To show Israel recognized common-law marriage, Ms. Ergon’s expert relies on a quote from an article entitled, Reflections on a New Law of Succession, by Yadin, in 1 Israel Law Review 132, 140, to the effect that: "It is a significant feature of the new Law that in respect to the conjugal relationship the factual situation of life in a common household’ (sec 55 * * *) is treated as equivalent to a legal tie of marriage.”

However, Mr. Yadin, who was at the time of writing the article, in 1966, Director of Legal Planning at the Israeli Ministry of Justice and a Senior Lecturer of Hebrew University, states and explains at page 138 of the same article:

"Finally, an issue should be mentioned in which the new Law radically departs from religious law and, while it had little to rely upon in terms of foreign legislation, had certain precedents in Israel law. This is the question of the unmarried spouse or, commonly styled in Israel, the reputed wife. In a number of enactments dealing with social insurance and pensions payable from public funds, the reputed wife (or husband) of the person entitled had been put on the same footing as the lawfully married spouse. The same had been done with regard to the statutory protection of tenants, a subject which lies somewhere on the border between social and civil law. In purely private law matters, however, this kind of relationship had not been recognized by the legislature. Neither did the Draft or the Bill of the Succession Law propose to do so. In the parliamentary debates, however, strong demands were made for treating de facto marriage equally with de jure marriage in matters of succession. The main reasons for these demands were (1) certain impediments of marriage preserved from ancient Jewish Law and still prohibitory in a country which has no civil but only religious marriage; (b) the reluctance of certain sections of the population to go through the ceremony of a religious marriage; (c) *426difficulties in the recognition of certain marriages concluded or dissolved abroad — especially mixed marriages and civil divorces — resulting from the fact that matters of marriage and divorce are in Israel within the exclusive jurisdiction of religious courts.

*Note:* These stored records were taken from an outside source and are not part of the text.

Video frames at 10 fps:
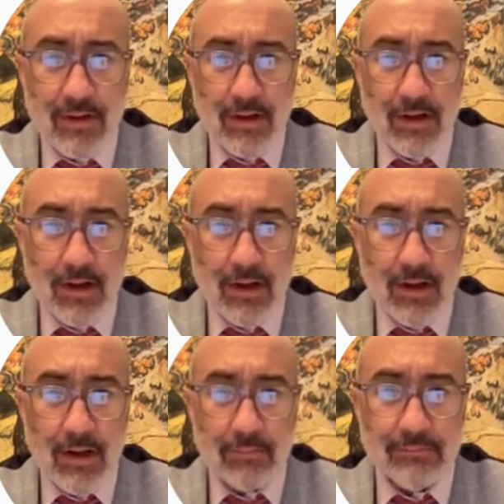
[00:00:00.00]

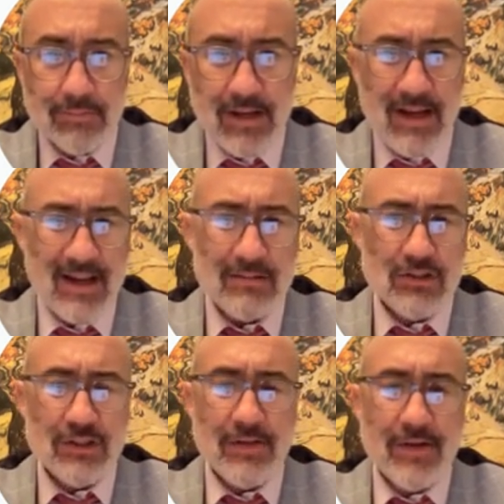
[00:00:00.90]
Um, nah, I'll
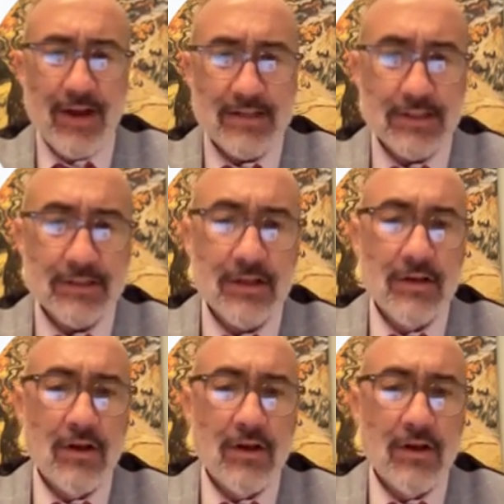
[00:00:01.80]
just leave it as is.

"The outcome was enactment of sec. 55, cited above, with regard to the presumed will in favour of the unmarried spouse, and the corresponding provision with regard to maintenance from the estate. In a sense this was a compromise. Whereas in the other statutes the reputed spouse had been granted rights irrespective of whether or not either partner was legally married to a third person (though in fact separated from that person), the Law of Succession recognizes the unmarried spouse only where neither partner is 'otherwise’ legally married. A compromise solution was adopted also in terms of legal technique. Instead of including the unmarried spouse in the definition itself of 'spouse’, the provision which in fact confers on that spouse the rights of an heir by law was turned into a 'quasi-will’ — as it is termed in the marginal note to sec. 55 — and the right to maintenance was created by a separate provision to that effect. The 'quasi-will’ operates on the assumption of a presumed intention of the deceased. This device seems to correspond to the way in which certain reforms of Jewish rules of succession and maintenance had been motivated.”

From all of this it is the determination of the court that the relationship referred to in the two statutes in question and the Israeli statutes in general dealing with the relationship of a man and woman who are cohabiting in a common household do not create a state of marriage, equivalent to a common-law marriage or a ceremonial marriage. The parties are not married and are not each other’s spouse. Rather, the statutes confer certain rights in Israel. Some of these rights may be similar to or the same as those of married couples but the conferring of these rights does not in Israel give the parties the status of husband and wife.

Therefore, whatever rights Ms. Ergon may have on the property of the decedent, if any, in Israel, she does not enjoy the status of surviving spouse to file a right of election in New York to take against his will.

The motion for summary judgment dismissing the petition is therefore granted.